[Items from a dataset]

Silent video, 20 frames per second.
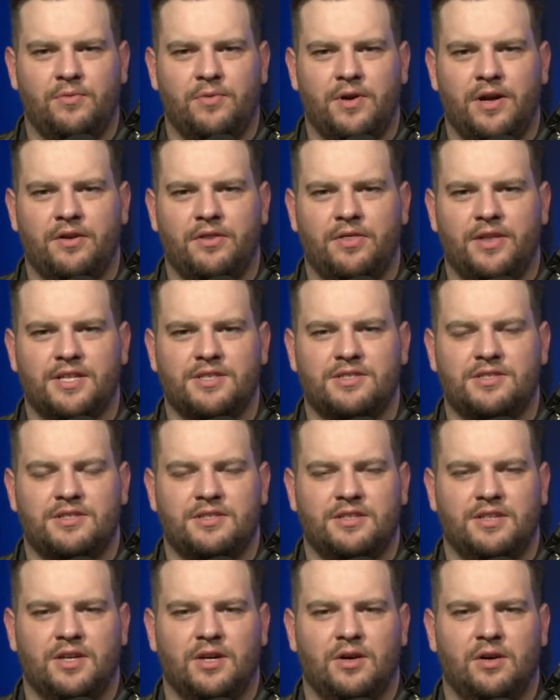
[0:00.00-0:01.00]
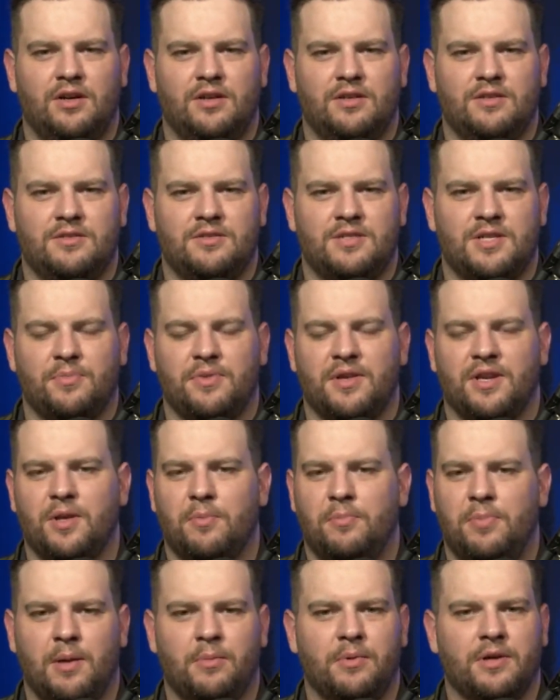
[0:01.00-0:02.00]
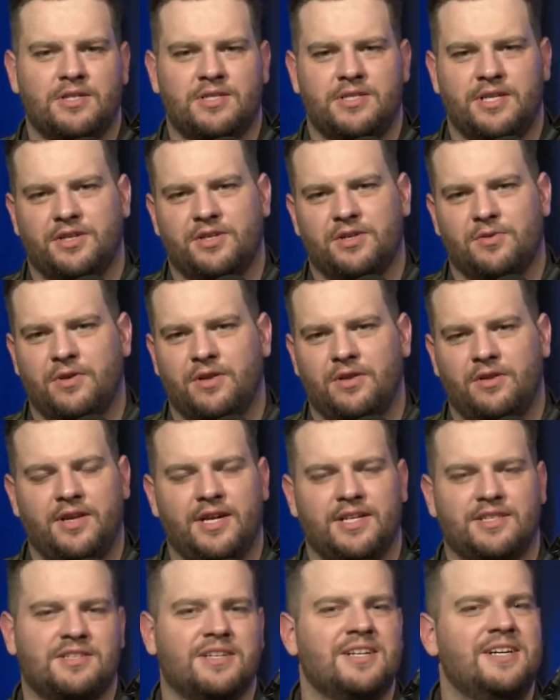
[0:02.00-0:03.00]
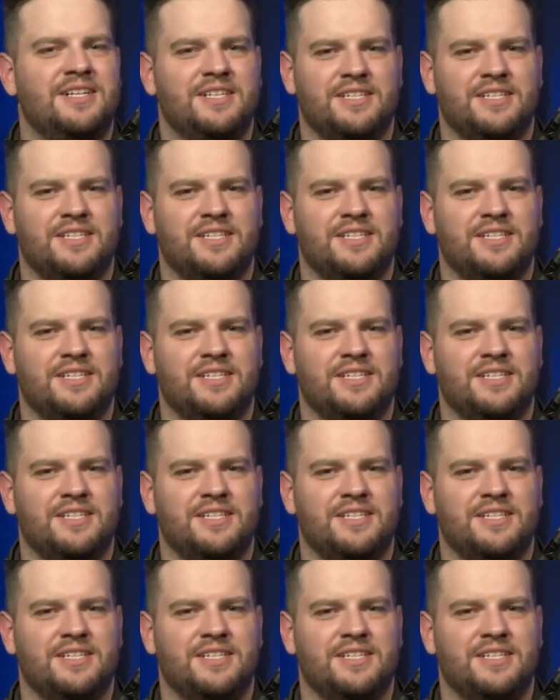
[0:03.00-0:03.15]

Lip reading: Whether that's, something in the public sector, whether that's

* TRY IT *
Every line from the one with "[0:01.00-0:02.00]" to the end of the records above should be restated word for word, and no picture belongs in the copy.

* REPLY *
[0:01.00-0:02.00]
[0:02.00-0:03.00]
[0:03.00-0:03.15]

Lip reading: Whether that's, something in the public sector, whether that's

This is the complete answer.